La venta de pan tradicional, sea de trigo, centeno o maíz, y en forma de barras, roscas, bollos o piezas, vive su nueva edad de oro en Lugo con la crisis económica. La asociación provincial de panaderos destaca que el pan artesano «está tomando protagonismo» tras unos años «en los que daba la sensación de que todo el pan era igual cuando no es así». «Ahora se busca más el pan con sabor, el que dura varios días», sostiene la presidenta de la patronal lucense, Guadalupe Gómez. En época de ajustes, explica, las familias aprovechan el pan al máximo, y en eso compensa comprar las variedades artesanas en lugar de las de panificadora, que en unas horas están chiclosas. «El tradicional tiene la corteza un poco más dura y muy buena conservación», señala Gómez.

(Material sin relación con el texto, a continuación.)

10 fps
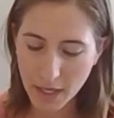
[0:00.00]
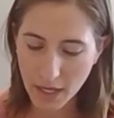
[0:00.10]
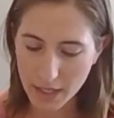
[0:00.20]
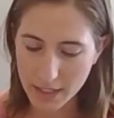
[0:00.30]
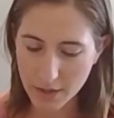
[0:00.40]

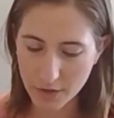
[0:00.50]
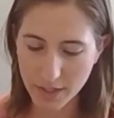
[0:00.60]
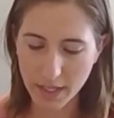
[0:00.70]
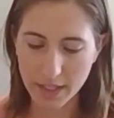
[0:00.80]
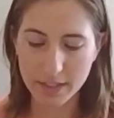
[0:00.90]
Another
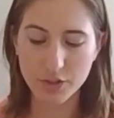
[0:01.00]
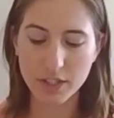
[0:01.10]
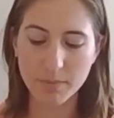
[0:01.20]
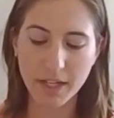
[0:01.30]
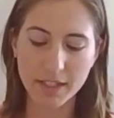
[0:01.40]
thing,
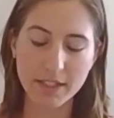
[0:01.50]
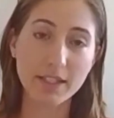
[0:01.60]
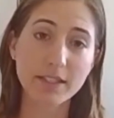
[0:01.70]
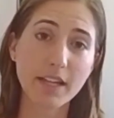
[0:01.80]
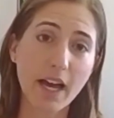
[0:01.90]
just because it
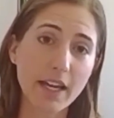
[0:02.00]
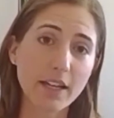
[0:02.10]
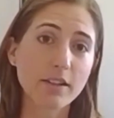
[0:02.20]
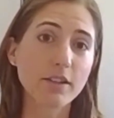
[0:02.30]
says diet,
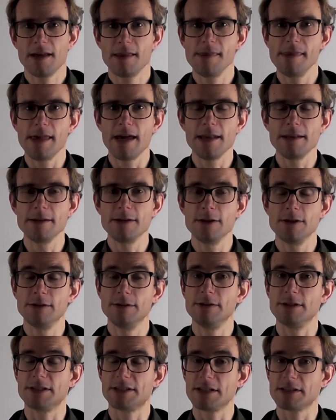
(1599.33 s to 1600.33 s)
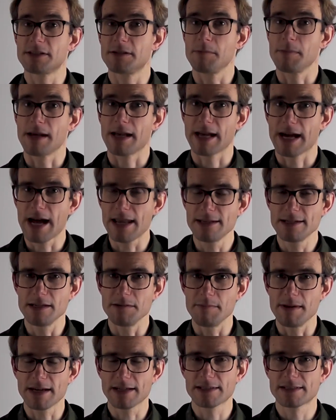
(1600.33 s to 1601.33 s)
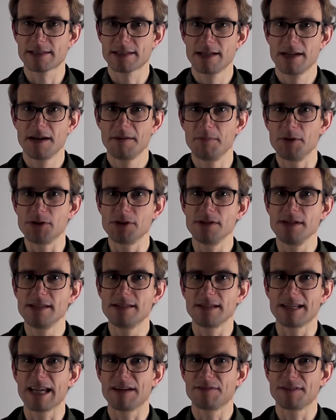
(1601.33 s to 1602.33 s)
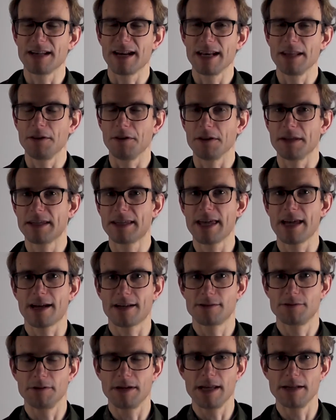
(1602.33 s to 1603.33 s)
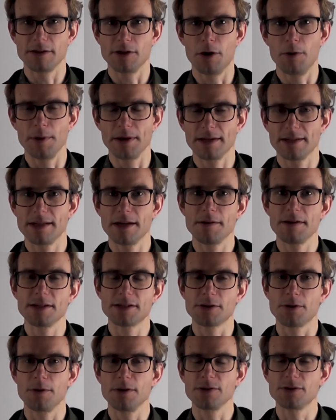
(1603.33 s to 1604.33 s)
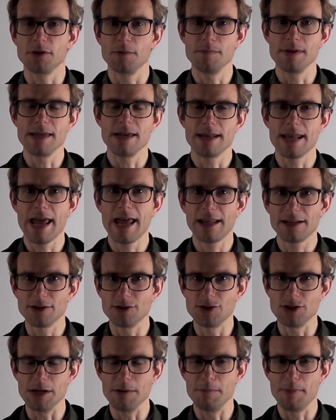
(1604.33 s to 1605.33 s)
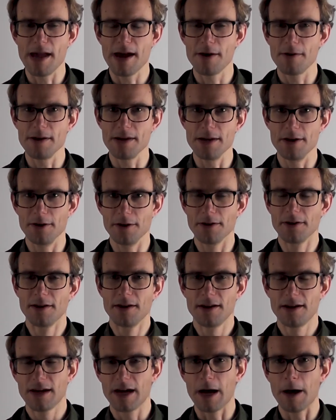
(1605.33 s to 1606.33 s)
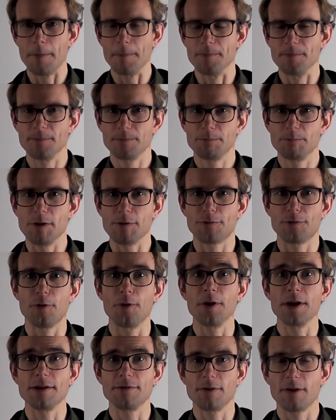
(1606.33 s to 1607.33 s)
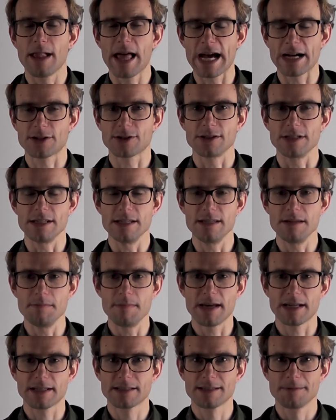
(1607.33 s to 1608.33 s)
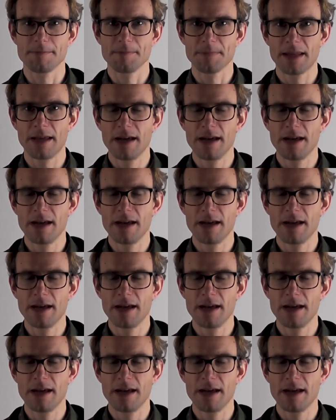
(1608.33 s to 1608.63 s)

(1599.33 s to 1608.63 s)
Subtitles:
then the system can demix, but you need to give it a little kick to get going. There is going to be an energy barrier before it will actually demix.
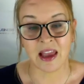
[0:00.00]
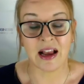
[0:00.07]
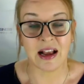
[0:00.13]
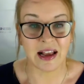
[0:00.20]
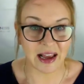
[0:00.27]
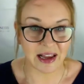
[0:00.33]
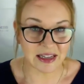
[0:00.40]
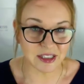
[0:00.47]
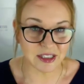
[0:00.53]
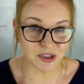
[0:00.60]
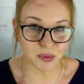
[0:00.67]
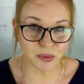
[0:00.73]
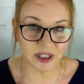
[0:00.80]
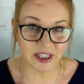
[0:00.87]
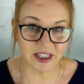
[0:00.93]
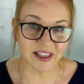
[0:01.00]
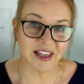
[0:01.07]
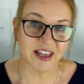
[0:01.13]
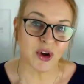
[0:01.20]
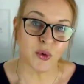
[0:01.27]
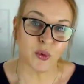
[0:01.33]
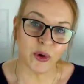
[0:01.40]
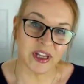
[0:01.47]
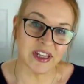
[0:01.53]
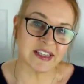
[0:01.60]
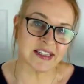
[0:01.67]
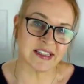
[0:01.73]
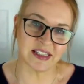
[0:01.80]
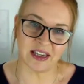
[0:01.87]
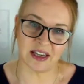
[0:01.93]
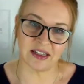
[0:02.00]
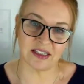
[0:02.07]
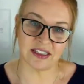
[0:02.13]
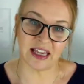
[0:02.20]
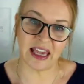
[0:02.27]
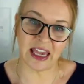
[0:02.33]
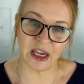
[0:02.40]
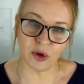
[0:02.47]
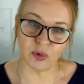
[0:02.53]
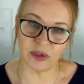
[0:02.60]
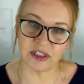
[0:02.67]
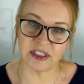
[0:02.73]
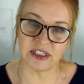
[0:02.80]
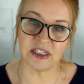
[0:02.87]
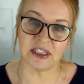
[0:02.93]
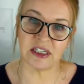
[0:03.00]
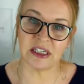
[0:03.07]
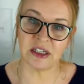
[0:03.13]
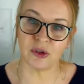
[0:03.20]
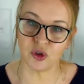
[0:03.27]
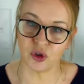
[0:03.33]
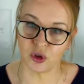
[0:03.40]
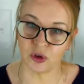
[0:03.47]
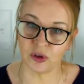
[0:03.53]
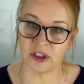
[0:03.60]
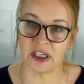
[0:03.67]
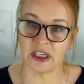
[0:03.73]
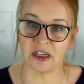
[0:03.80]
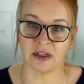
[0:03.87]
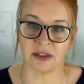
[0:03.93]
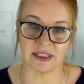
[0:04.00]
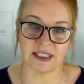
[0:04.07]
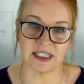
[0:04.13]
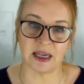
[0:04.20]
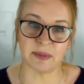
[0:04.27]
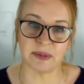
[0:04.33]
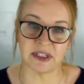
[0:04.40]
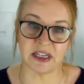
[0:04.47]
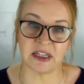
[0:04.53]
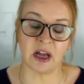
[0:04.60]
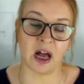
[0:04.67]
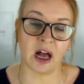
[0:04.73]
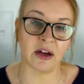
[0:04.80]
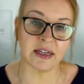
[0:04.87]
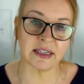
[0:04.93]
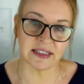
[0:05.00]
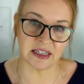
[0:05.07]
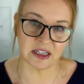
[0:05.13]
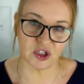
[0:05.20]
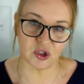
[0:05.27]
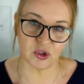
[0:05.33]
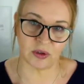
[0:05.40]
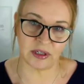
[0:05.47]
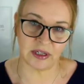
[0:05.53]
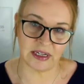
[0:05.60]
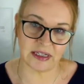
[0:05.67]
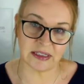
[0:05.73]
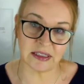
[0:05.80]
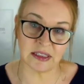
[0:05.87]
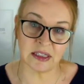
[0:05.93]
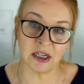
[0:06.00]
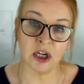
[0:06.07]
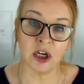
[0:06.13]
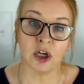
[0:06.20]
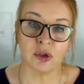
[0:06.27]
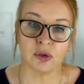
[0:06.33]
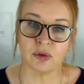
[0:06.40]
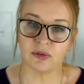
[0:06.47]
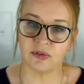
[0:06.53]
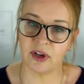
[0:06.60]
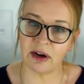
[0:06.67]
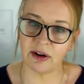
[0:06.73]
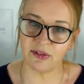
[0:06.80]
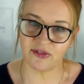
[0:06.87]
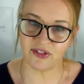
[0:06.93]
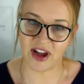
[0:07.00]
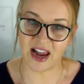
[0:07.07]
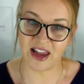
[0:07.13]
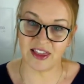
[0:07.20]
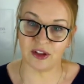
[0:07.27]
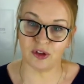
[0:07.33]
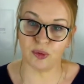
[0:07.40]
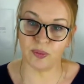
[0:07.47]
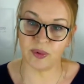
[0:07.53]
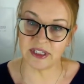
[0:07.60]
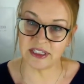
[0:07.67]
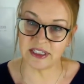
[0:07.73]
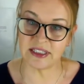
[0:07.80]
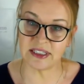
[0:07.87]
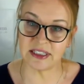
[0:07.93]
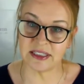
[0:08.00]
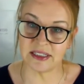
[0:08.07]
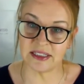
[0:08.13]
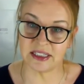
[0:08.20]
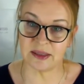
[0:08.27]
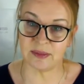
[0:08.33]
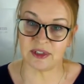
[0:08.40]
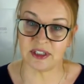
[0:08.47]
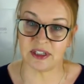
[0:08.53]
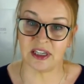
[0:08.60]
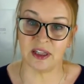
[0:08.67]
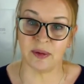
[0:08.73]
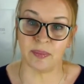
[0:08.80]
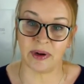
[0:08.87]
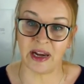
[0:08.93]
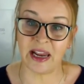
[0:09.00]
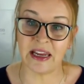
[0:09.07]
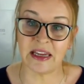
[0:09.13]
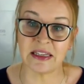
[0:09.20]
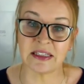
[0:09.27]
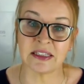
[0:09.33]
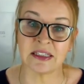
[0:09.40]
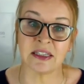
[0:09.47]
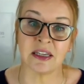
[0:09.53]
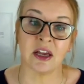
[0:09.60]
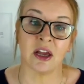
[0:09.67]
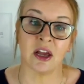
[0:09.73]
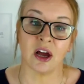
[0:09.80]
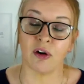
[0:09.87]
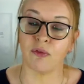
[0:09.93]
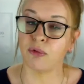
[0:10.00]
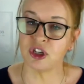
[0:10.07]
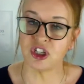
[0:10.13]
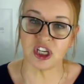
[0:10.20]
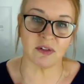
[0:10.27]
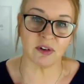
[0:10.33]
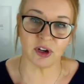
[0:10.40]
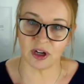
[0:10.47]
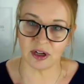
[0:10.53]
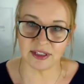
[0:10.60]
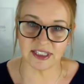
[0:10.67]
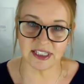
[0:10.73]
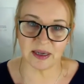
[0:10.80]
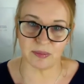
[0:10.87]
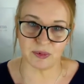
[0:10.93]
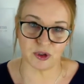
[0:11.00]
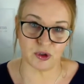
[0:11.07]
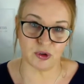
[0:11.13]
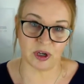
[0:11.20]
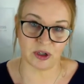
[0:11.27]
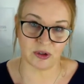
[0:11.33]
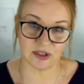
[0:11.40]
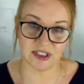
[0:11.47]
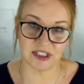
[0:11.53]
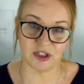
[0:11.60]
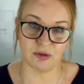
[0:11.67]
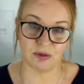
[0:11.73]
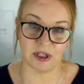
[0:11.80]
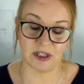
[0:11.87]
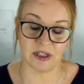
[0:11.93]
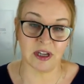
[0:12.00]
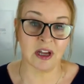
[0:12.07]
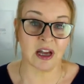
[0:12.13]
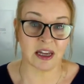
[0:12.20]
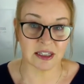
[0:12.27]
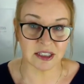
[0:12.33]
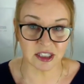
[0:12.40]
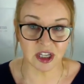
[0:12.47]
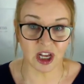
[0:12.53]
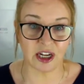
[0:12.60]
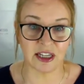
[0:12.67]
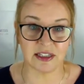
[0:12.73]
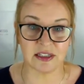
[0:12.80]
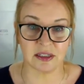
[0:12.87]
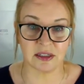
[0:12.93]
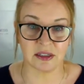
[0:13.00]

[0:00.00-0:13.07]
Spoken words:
Last week, we discussed equity in turnkey concepts and how essential it is to verify that the business systems in place of whichever concept you are considering are solid,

En los últimos meses han abierto en Lugo varios puntos de venta de pan, aunque no se han creado nuevos obradores. «Lo que abren son despachos», aclara la portavoz. Indica que los canales de distribución cambian porque el panadero trata de llegar al consumidor final de forma directa. Por eso cada vez resulta más sencillo encontrar pan de Palas, de Antas, de Cervantes, de Meira o de Castro de Rei, entre otros, en supermercados, fruterías, tiendas de ultramarinos e incluso librerías.